### GIVEN DATA
************
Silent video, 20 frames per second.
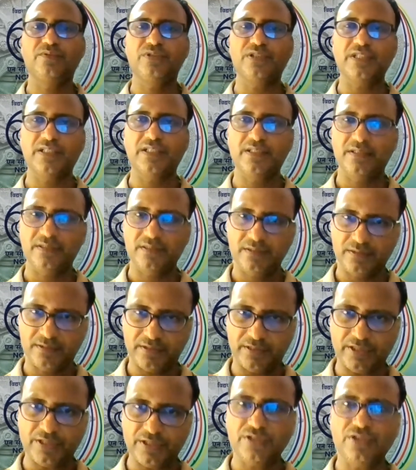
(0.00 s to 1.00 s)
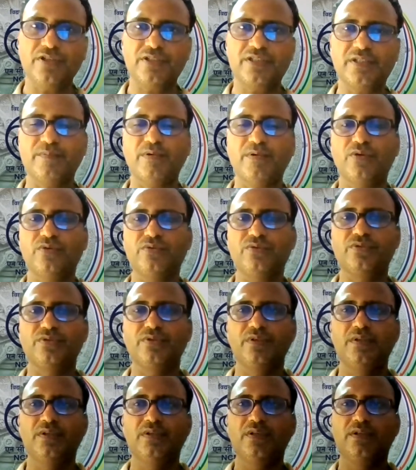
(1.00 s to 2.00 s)
We can discuss about
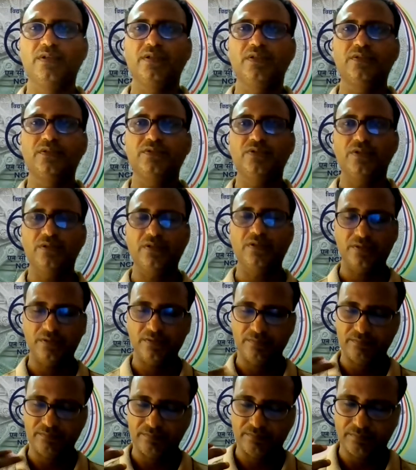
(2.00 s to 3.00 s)
the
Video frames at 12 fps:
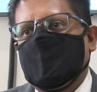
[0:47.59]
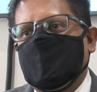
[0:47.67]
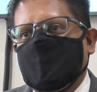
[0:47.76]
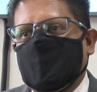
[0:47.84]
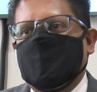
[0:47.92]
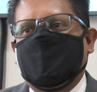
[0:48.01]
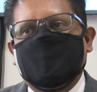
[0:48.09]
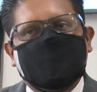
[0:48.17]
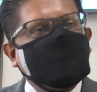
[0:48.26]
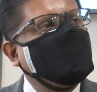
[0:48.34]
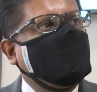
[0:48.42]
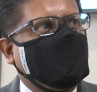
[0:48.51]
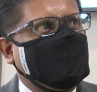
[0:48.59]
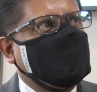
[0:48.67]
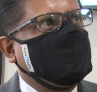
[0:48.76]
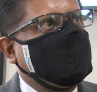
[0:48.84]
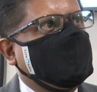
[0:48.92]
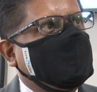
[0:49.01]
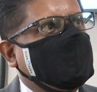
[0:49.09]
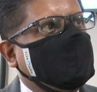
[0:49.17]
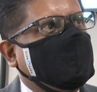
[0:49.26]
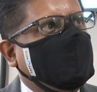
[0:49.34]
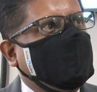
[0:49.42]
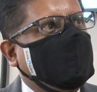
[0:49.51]
We have a very
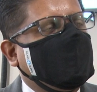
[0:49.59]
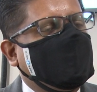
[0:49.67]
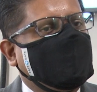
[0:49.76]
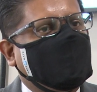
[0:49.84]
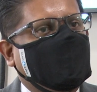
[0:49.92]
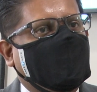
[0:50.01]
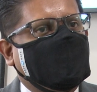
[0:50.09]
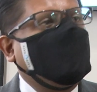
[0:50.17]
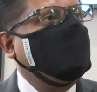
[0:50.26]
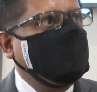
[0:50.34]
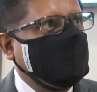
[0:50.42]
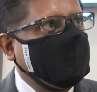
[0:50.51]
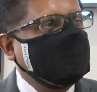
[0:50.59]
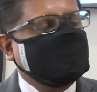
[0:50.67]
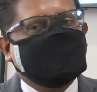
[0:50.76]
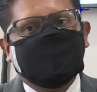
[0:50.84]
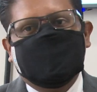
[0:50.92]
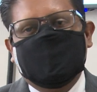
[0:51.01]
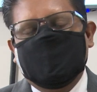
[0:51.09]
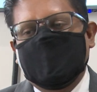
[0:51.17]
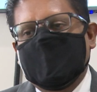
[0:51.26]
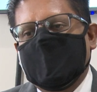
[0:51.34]
well-educated uh, uh, population.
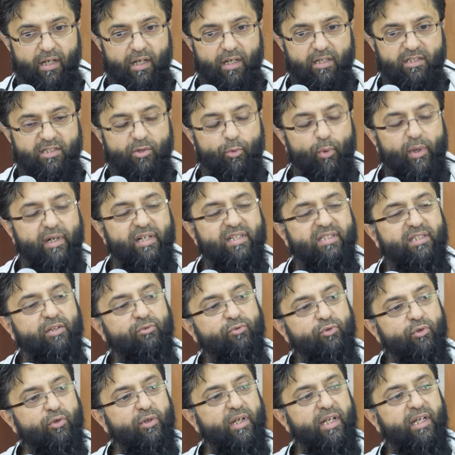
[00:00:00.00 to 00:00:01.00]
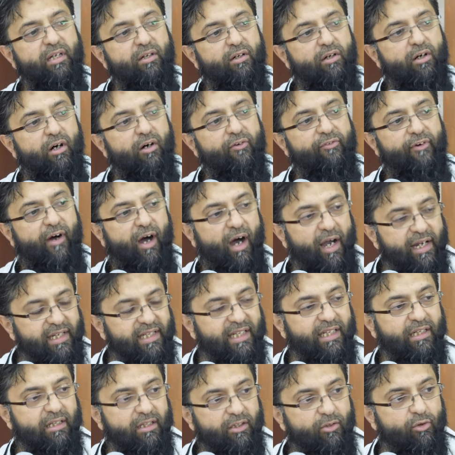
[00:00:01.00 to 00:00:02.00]
So what is the ruling of
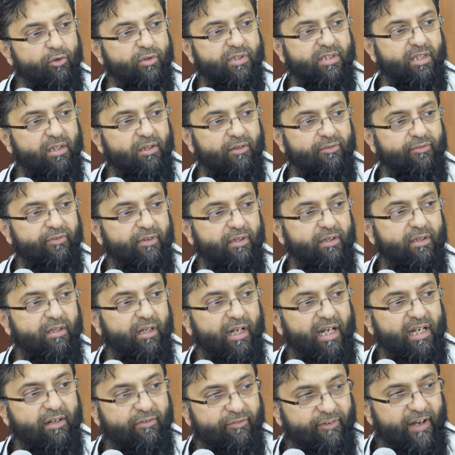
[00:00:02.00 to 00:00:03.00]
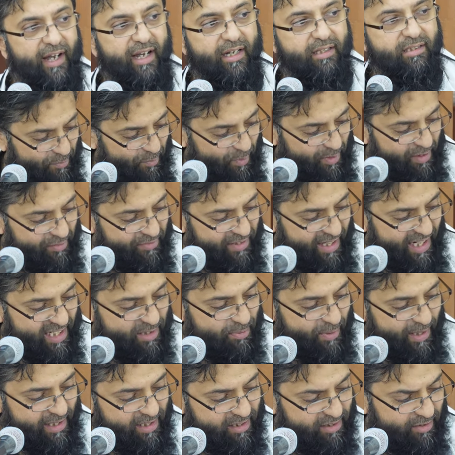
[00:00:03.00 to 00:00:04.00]
hiding yourself? In fact, one of the
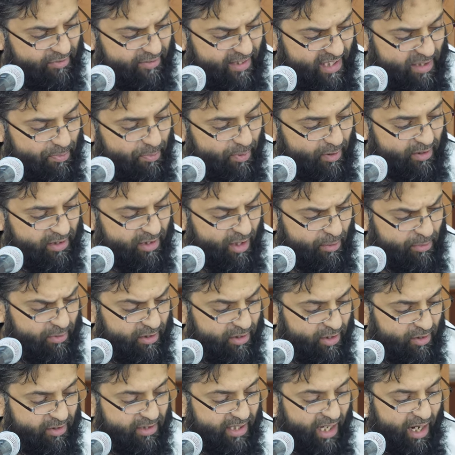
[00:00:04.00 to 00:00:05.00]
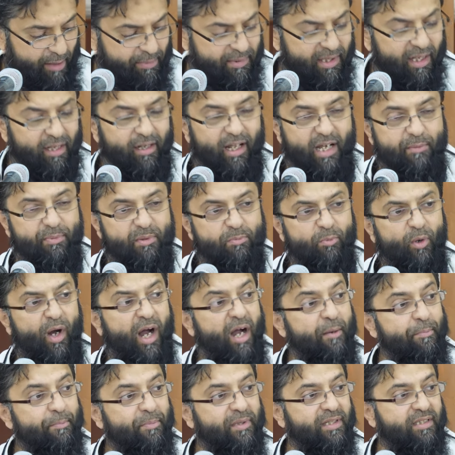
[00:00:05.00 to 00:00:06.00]
explainers of this book, Doctor Abdullah ibn
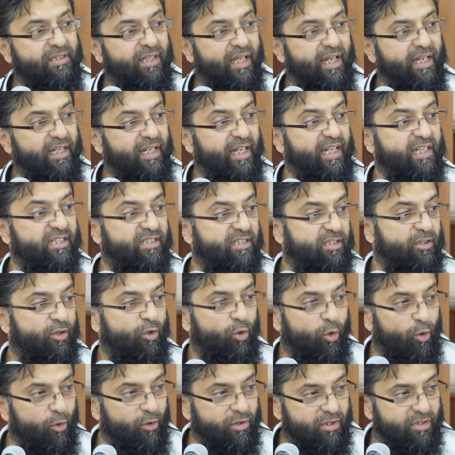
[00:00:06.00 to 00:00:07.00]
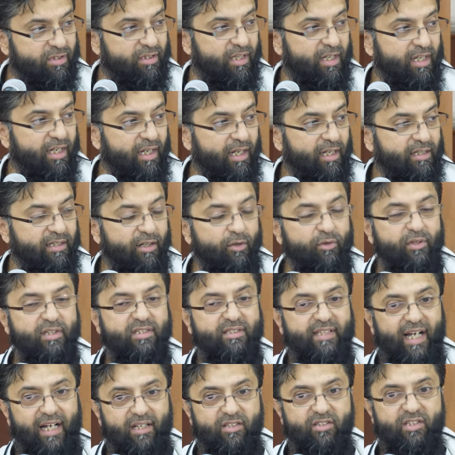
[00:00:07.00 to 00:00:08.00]
Muhammad, in his course known as
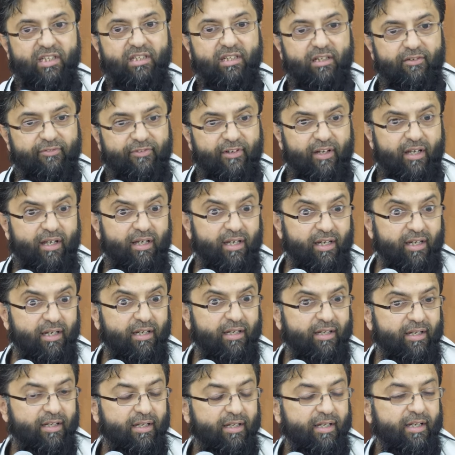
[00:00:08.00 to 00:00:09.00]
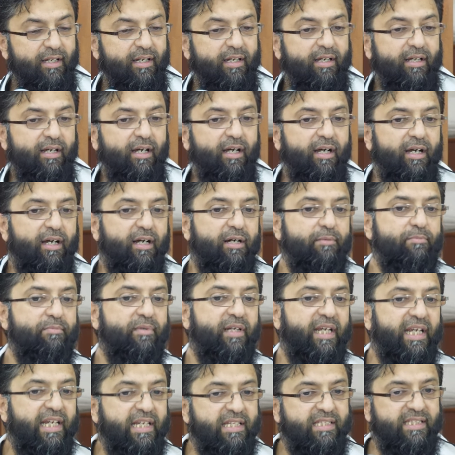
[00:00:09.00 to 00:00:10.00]
Ta'sil al-Fiqh, um,
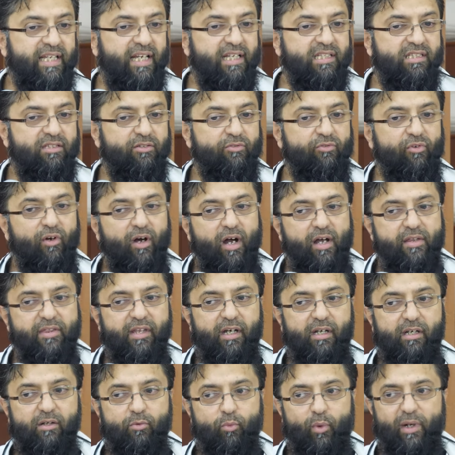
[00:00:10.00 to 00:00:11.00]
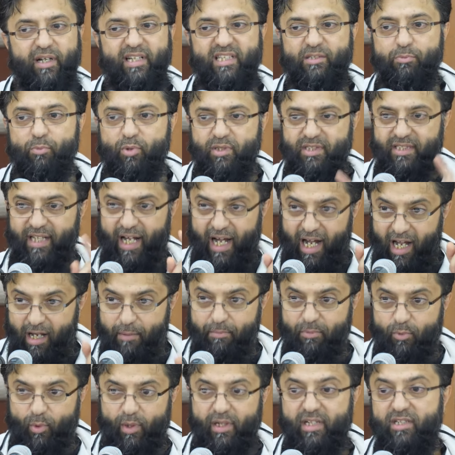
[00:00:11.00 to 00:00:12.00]
he says rather what is
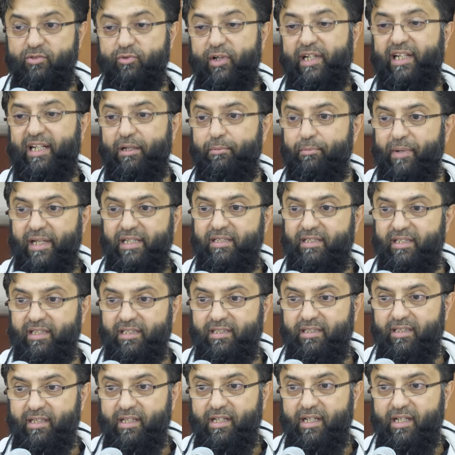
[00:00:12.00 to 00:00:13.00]
mustahab, what is recommended,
************
### DESCRIPTION OF THE TASK
Pull every line that holds the string "frames" out of the records.

### ANSWER BOX
Silent video, 20 frames per second.
Video frames at 12 fps:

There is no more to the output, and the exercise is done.